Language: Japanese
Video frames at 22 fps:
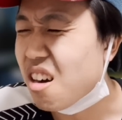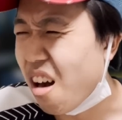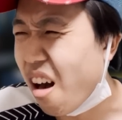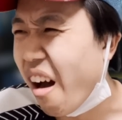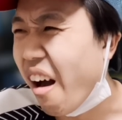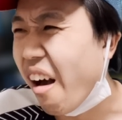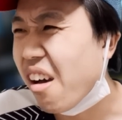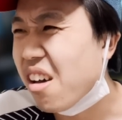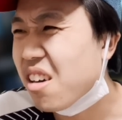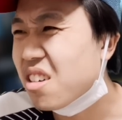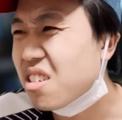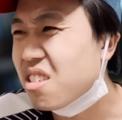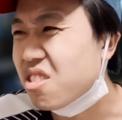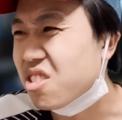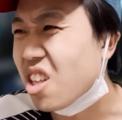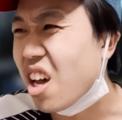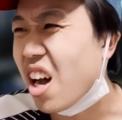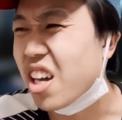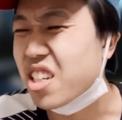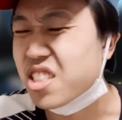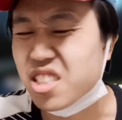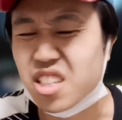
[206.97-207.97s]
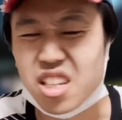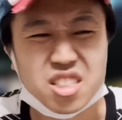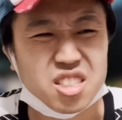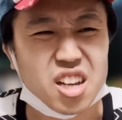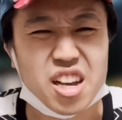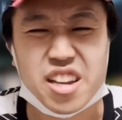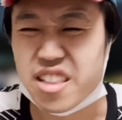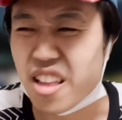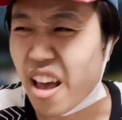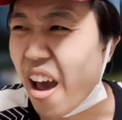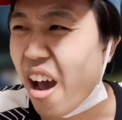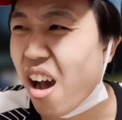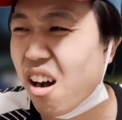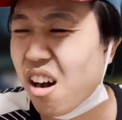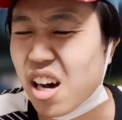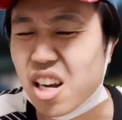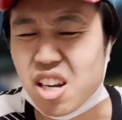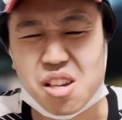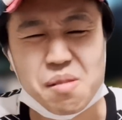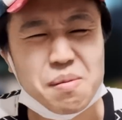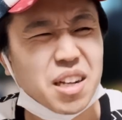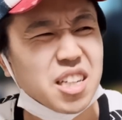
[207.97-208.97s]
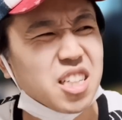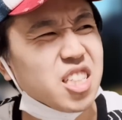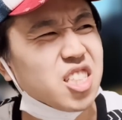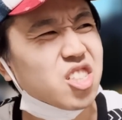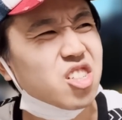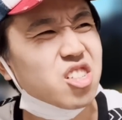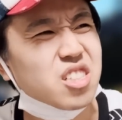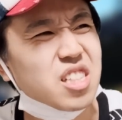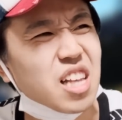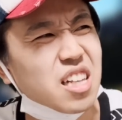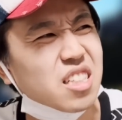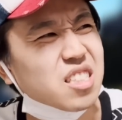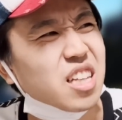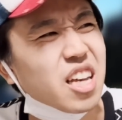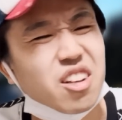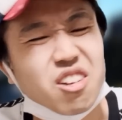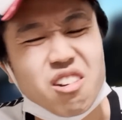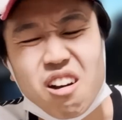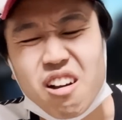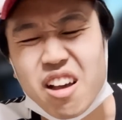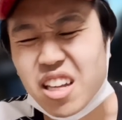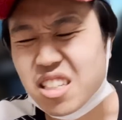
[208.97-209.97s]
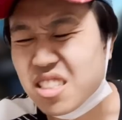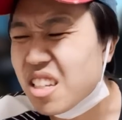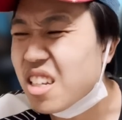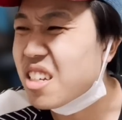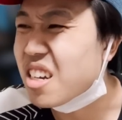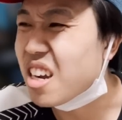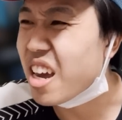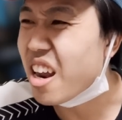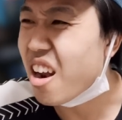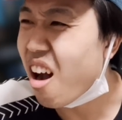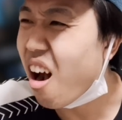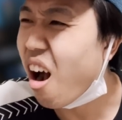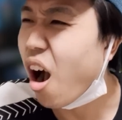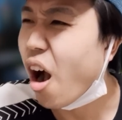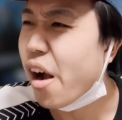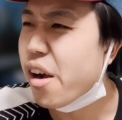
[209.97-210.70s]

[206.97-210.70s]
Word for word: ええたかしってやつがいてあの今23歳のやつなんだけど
++++
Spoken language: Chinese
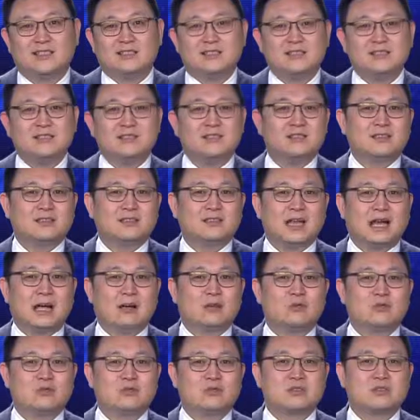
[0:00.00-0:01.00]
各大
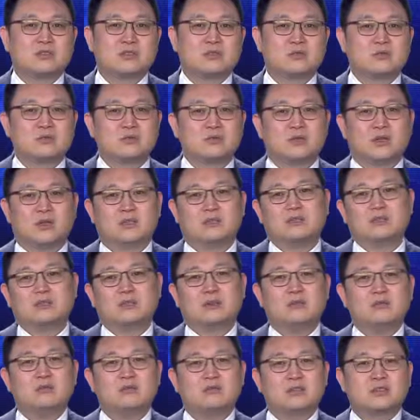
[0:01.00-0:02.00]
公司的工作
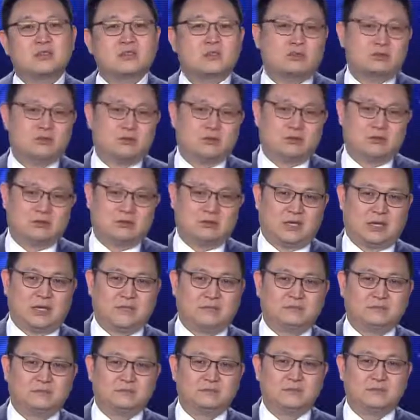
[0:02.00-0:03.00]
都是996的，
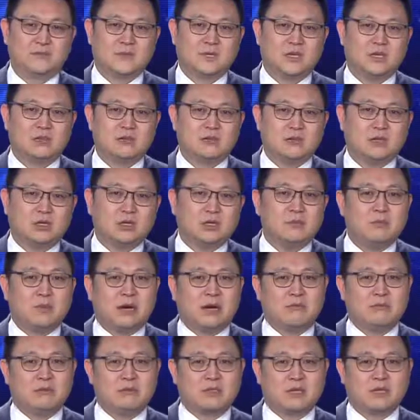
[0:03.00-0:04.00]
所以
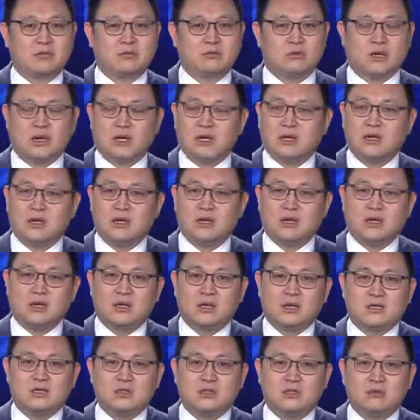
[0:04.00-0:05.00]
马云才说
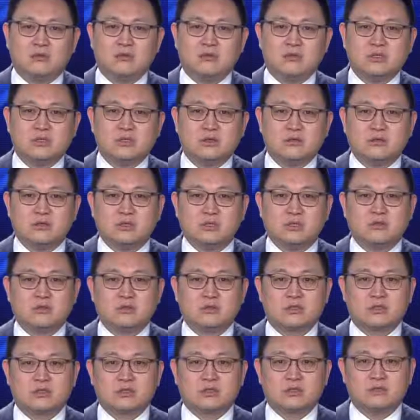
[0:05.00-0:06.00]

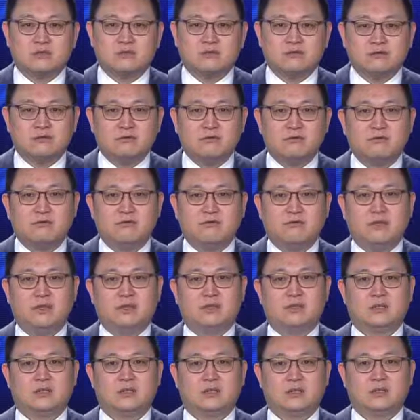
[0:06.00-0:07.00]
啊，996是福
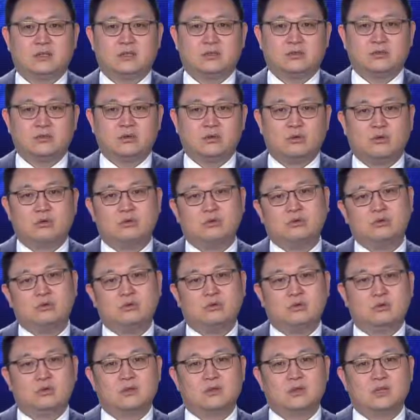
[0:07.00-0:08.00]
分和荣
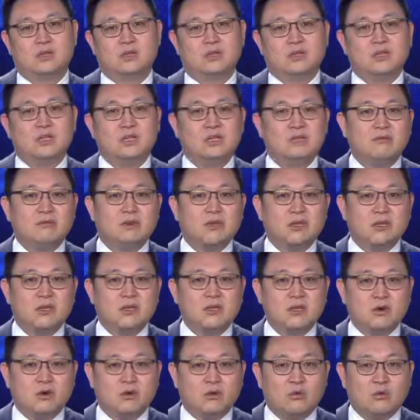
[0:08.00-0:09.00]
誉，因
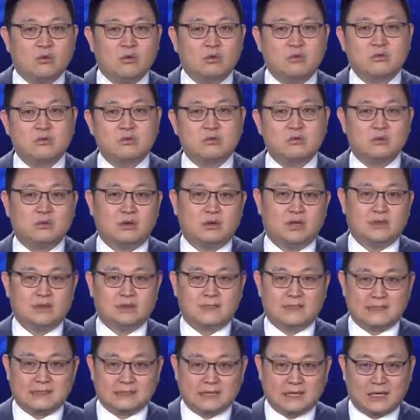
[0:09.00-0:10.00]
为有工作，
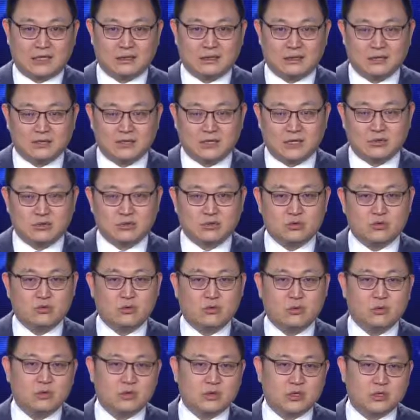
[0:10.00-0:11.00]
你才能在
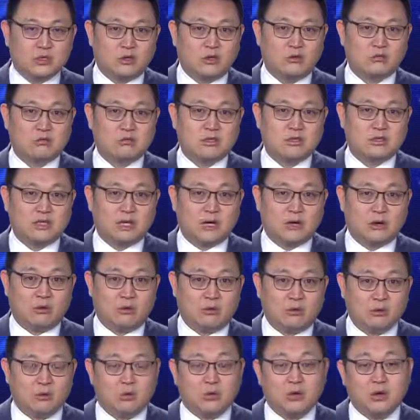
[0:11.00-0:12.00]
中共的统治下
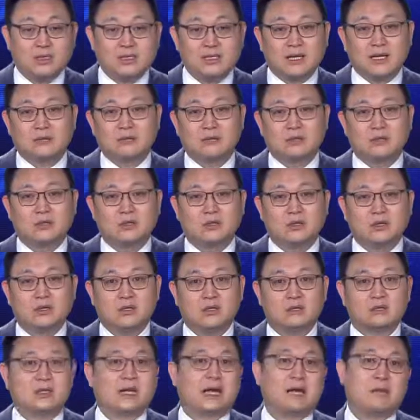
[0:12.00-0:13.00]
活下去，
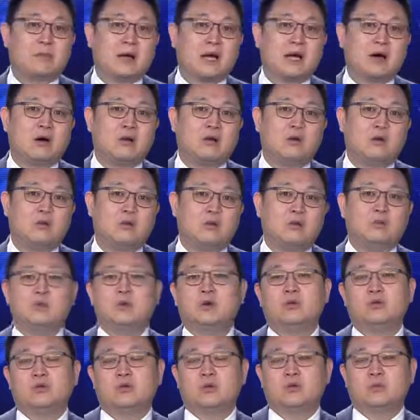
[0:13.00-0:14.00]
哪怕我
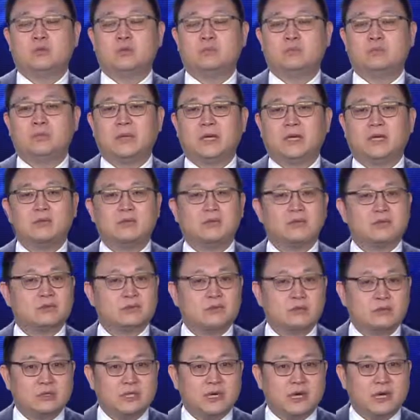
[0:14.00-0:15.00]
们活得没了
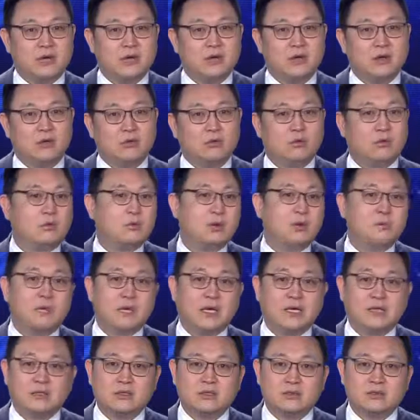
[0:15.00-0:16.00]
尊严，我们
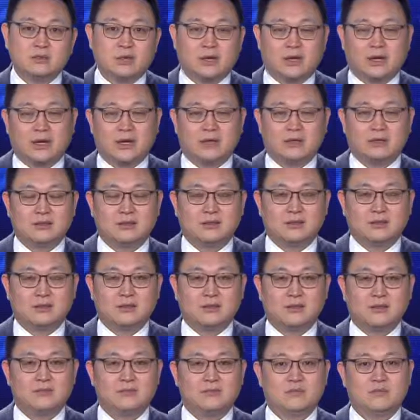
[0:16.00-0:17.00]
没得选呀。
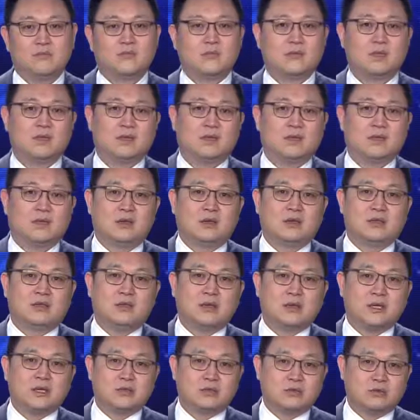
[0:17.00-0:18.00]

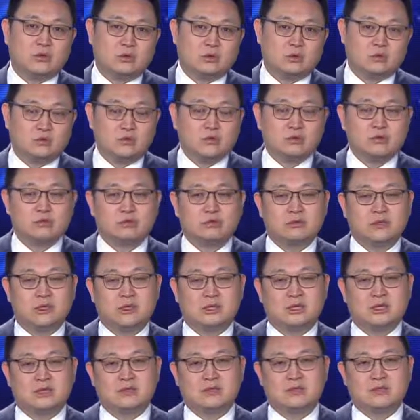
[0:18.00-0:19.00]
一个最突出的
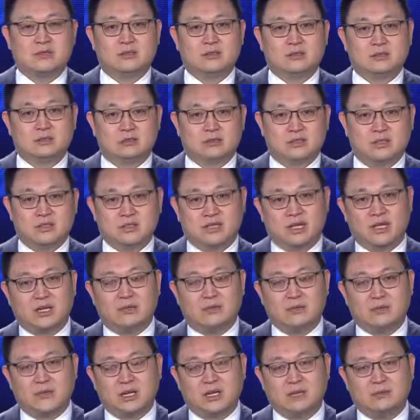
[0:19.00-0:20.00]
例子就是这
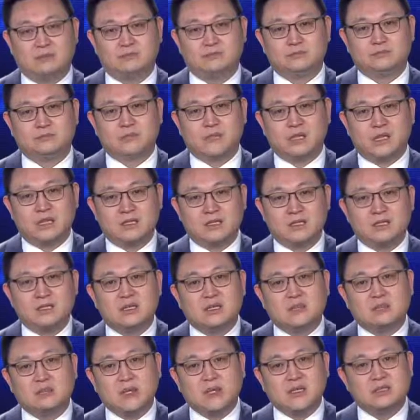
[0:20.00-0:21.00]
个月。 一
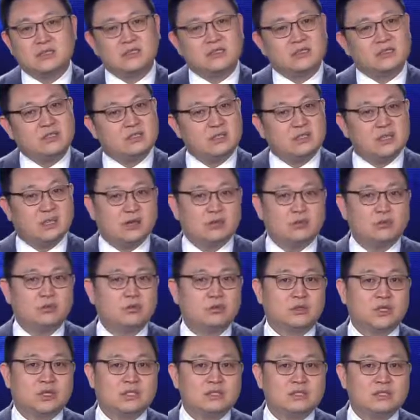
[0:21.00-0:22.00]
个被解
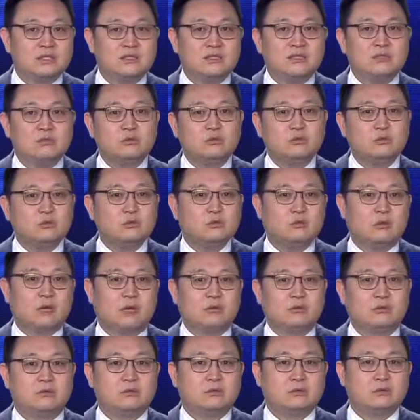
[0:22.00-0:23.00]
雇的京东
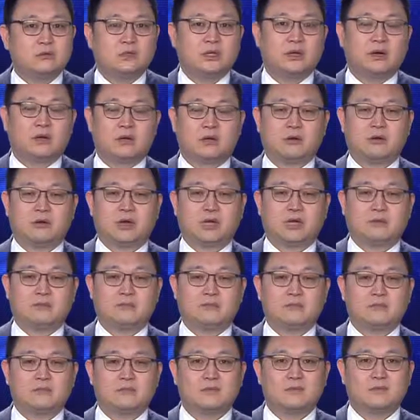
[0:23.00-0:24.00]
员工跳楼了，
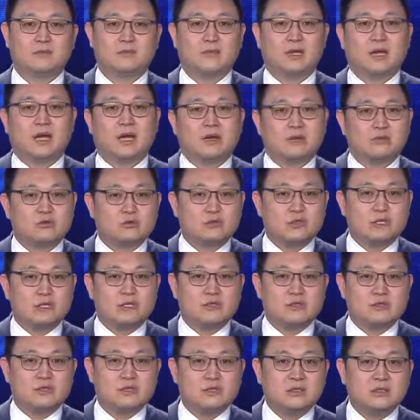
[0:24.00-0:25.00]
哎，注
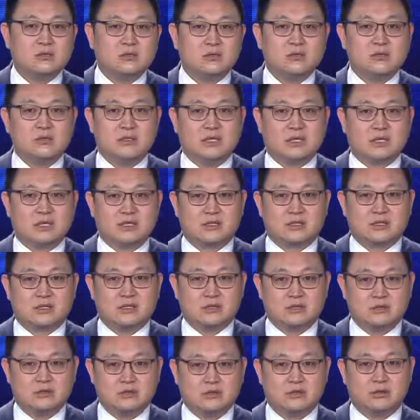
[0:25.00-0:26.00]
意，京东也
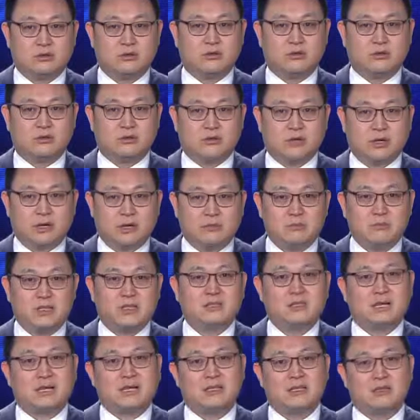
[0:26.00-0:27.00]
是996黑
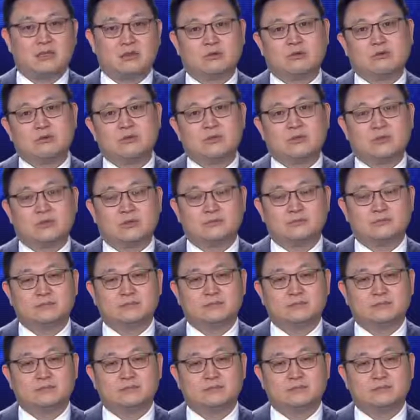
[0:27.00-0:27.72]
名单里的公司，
++++
[Task objective]
Using the data above, transcribe exactly the lines between those containing "Language: Japanese" and "Word for word: ええたかしってやつがいてあの今23歳のやつなんだけど", inclusive, and leave every picture behind.

[Written answer]
Language: Japanese
Video frames at 22 fps:
[206.97-207.97s]
[207.97-208.97s]
[208.97-209.97s]
[209.97-210.70s]

[206.97-210.70s]
Word for word: ええたかしってやつがいてあの今23歳のやつなんだけど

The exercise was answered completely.